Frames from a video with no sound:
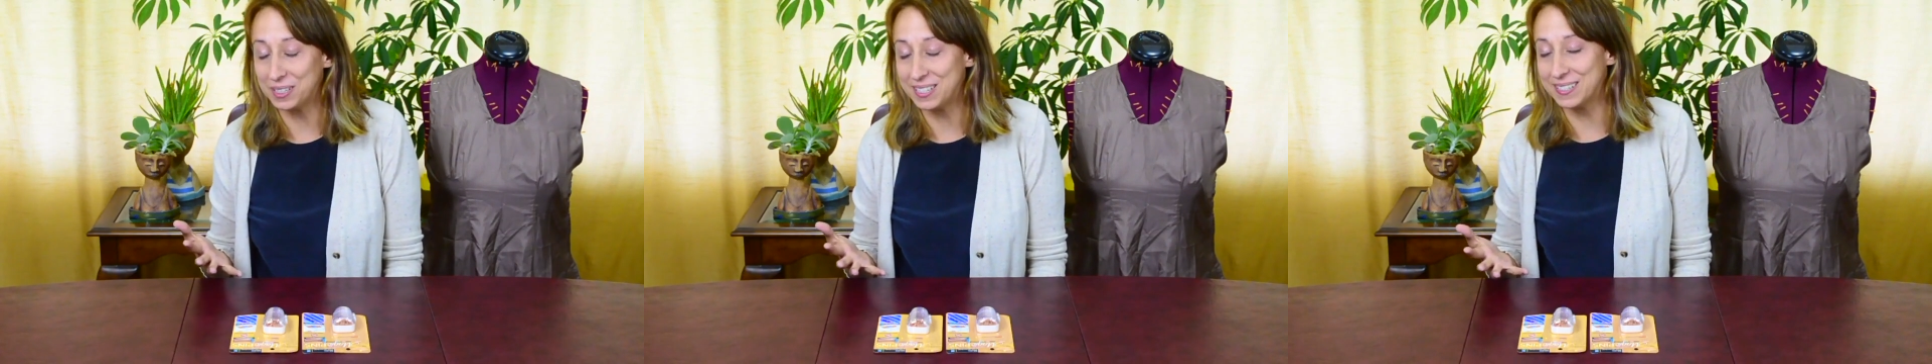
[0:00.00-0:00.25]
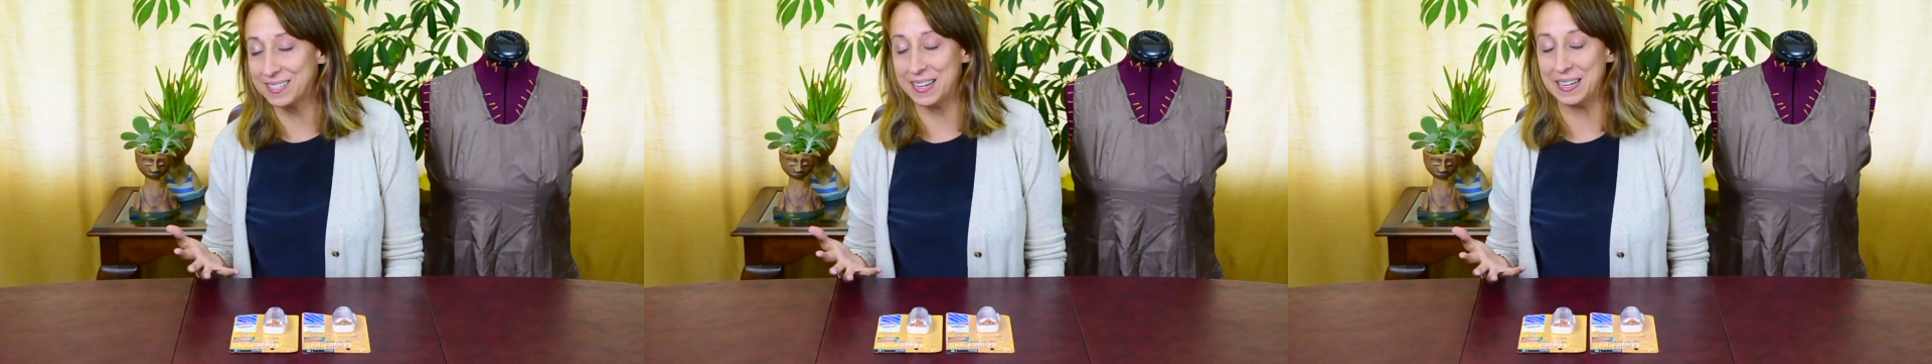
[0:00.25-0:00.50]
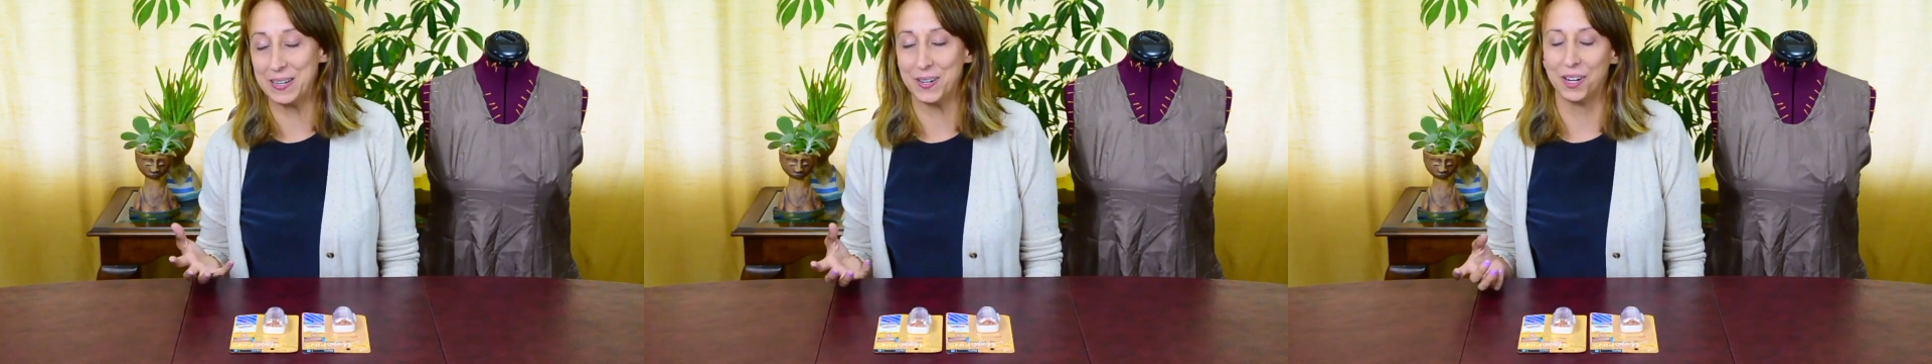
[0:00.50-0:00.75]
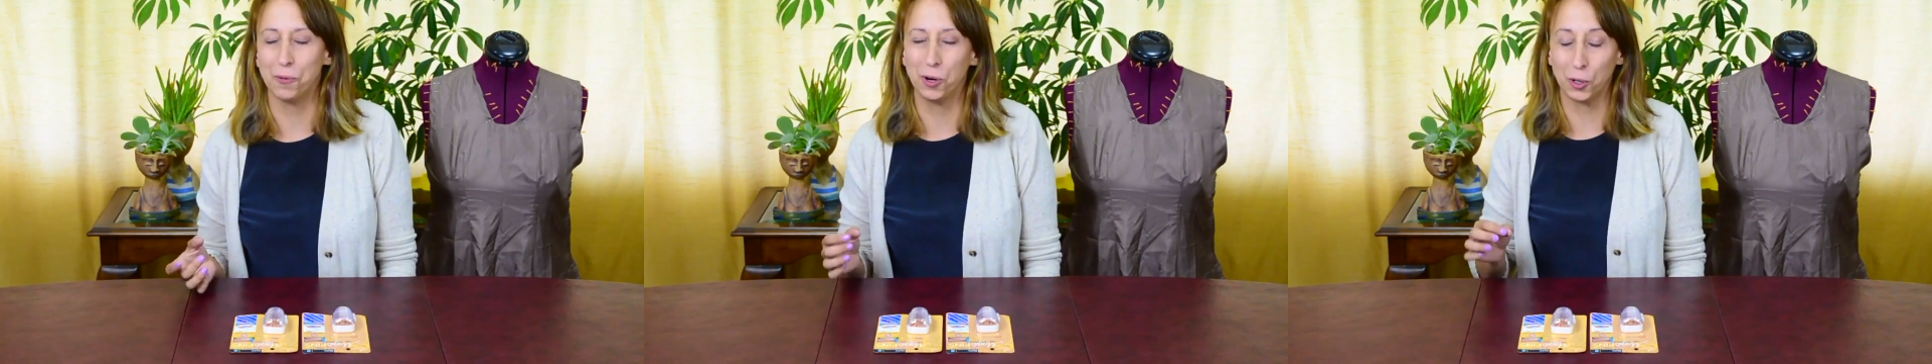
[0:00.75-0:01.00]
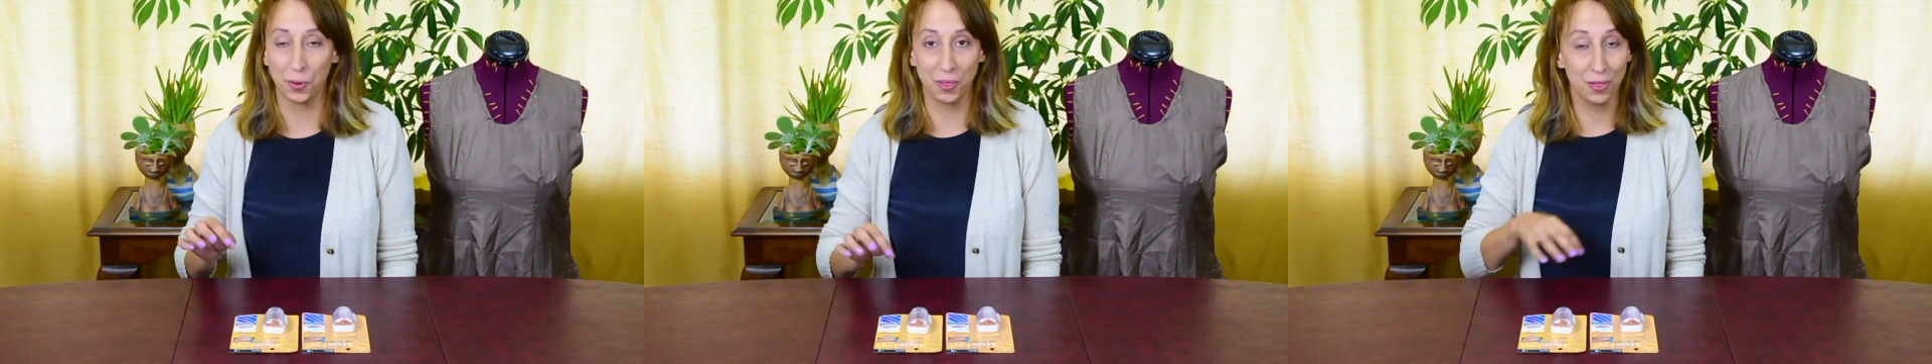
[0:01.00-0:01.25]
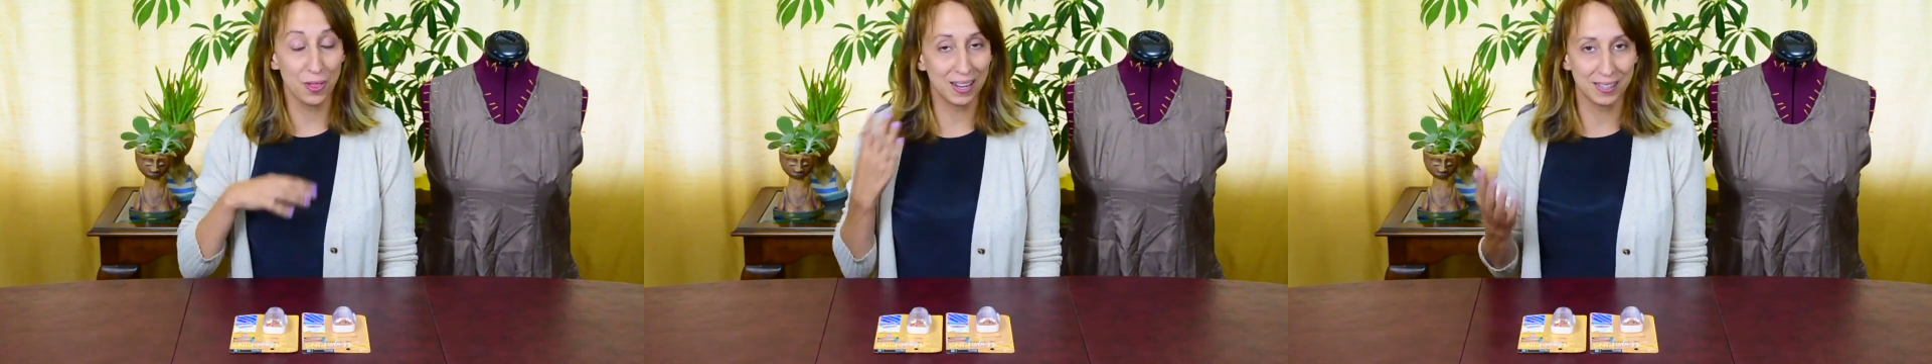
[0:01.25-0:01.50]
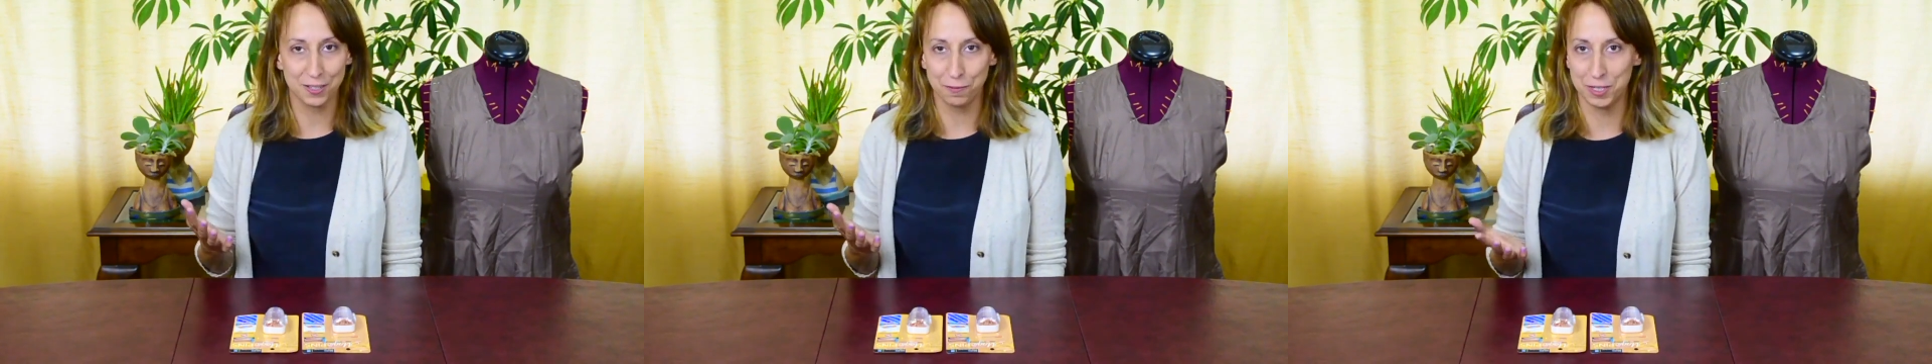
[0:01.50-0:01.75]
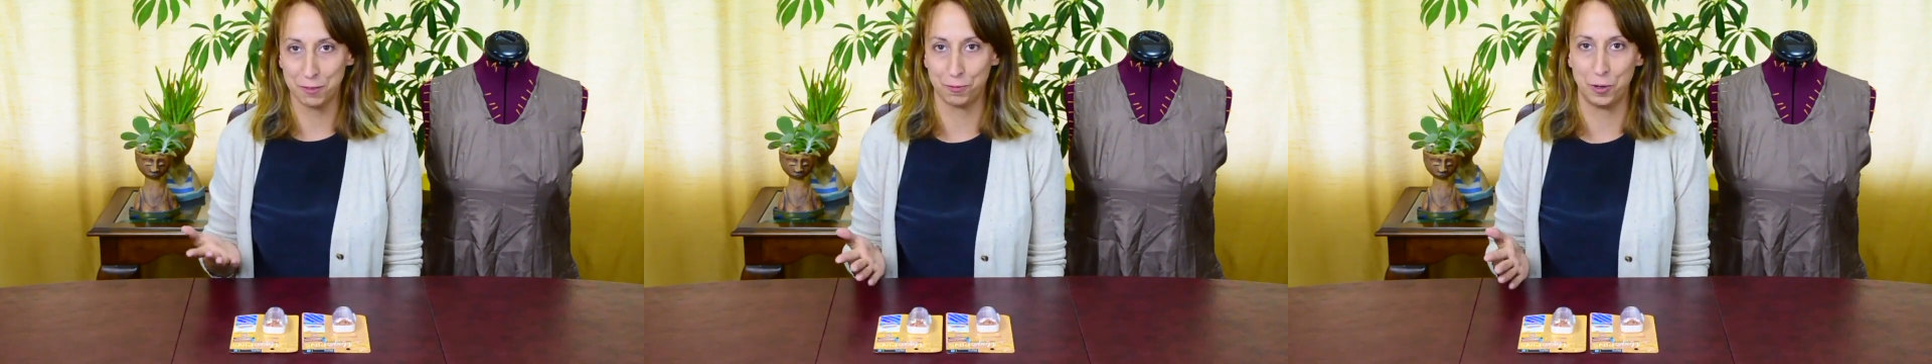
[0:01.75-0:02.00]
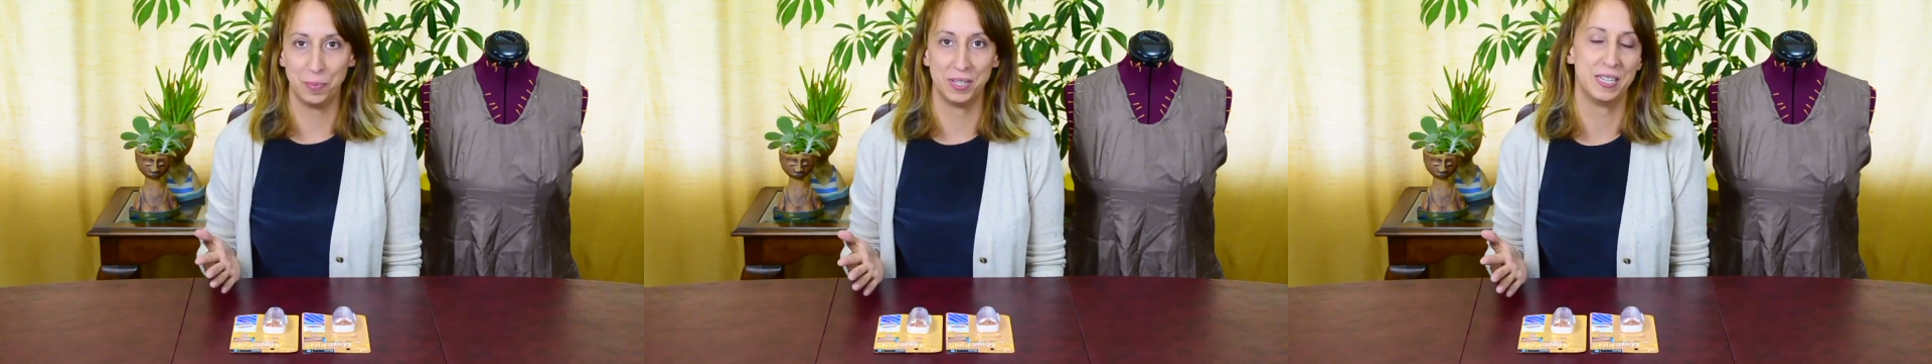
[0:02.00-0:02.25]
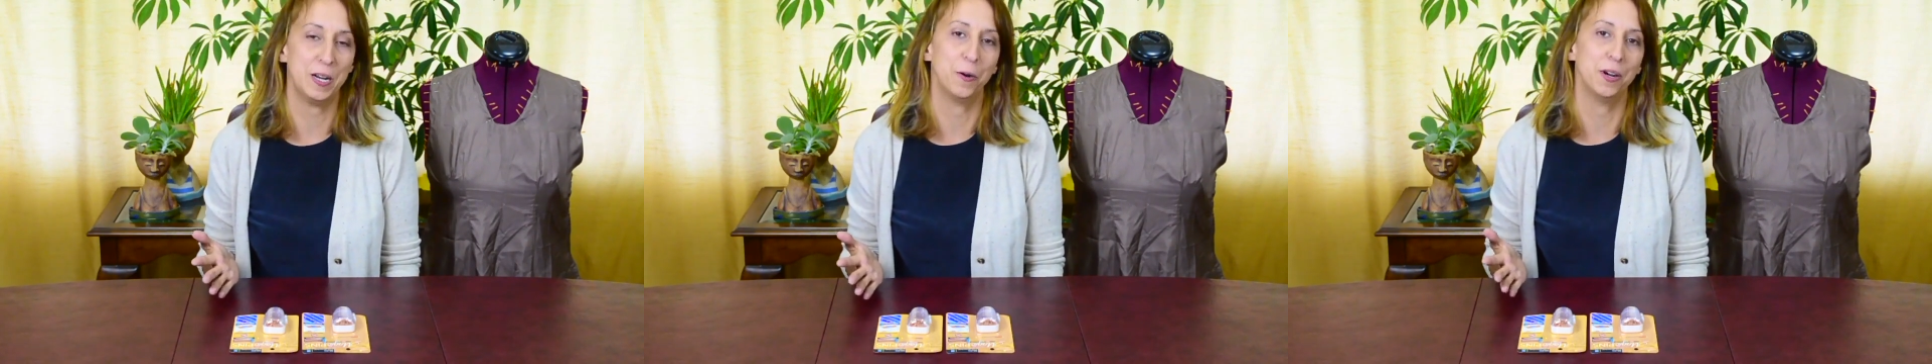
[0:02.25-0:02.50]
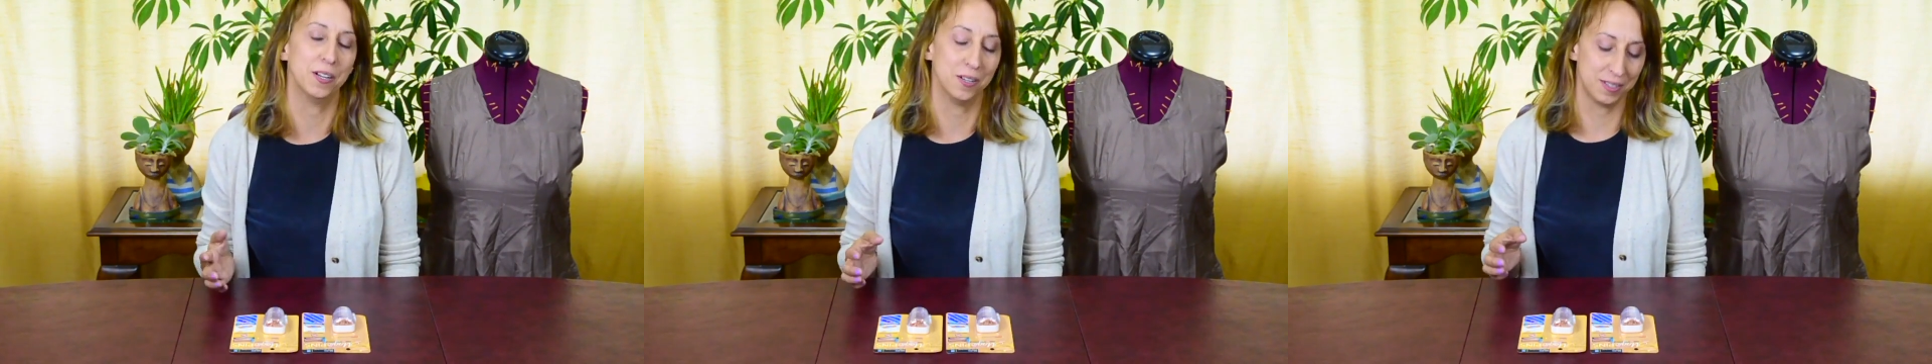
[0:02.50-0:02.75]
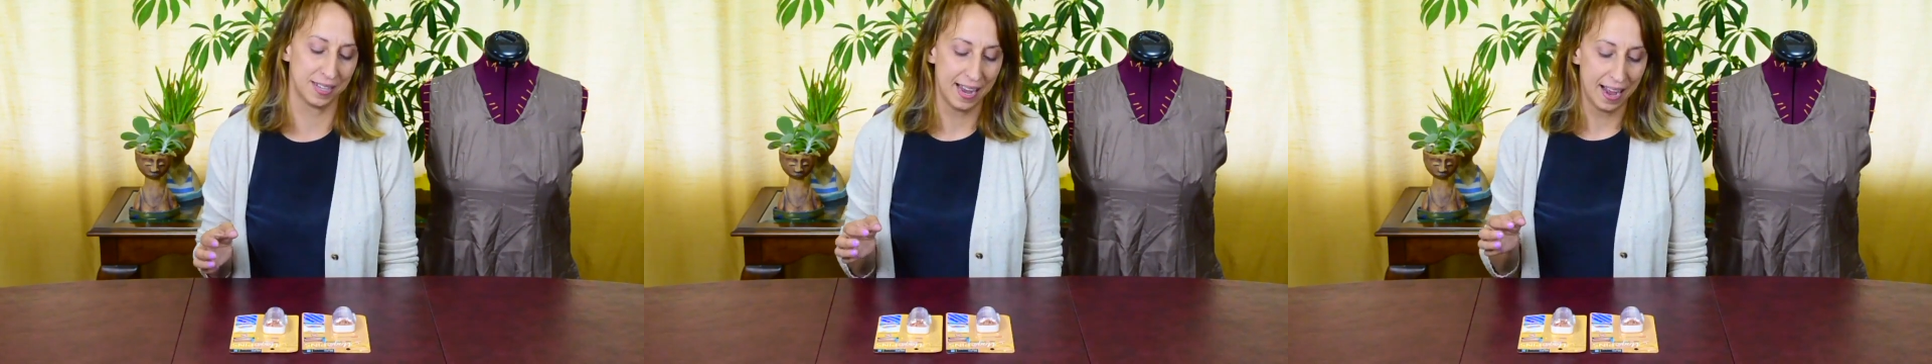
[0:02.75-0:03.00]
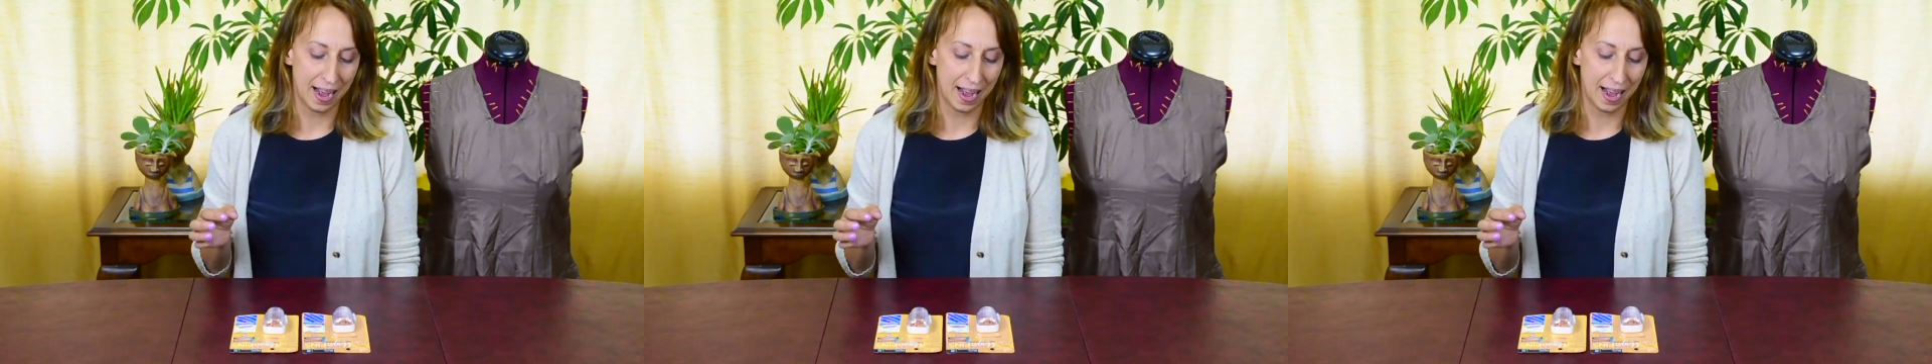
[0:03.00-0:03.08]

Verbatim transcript: designer, I work with lots of different materials,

####

■ **INSTRUCTIONS FOR THE TASK**
Where the line containing "[0:02.00-0:02.25]" appears in the data above, begin there and output every line through the last, exactly and without pictures.

■ **EXPECTED OUTPUT**
[0:02.00-0:02.25]
[0:02.25-0:02.50]
[0:02.50-0:02.75]
[0:02.75-0:03.00]
[0:03.00-0:03.08]

Verbatim transcript: designer, I work with lots of different materials,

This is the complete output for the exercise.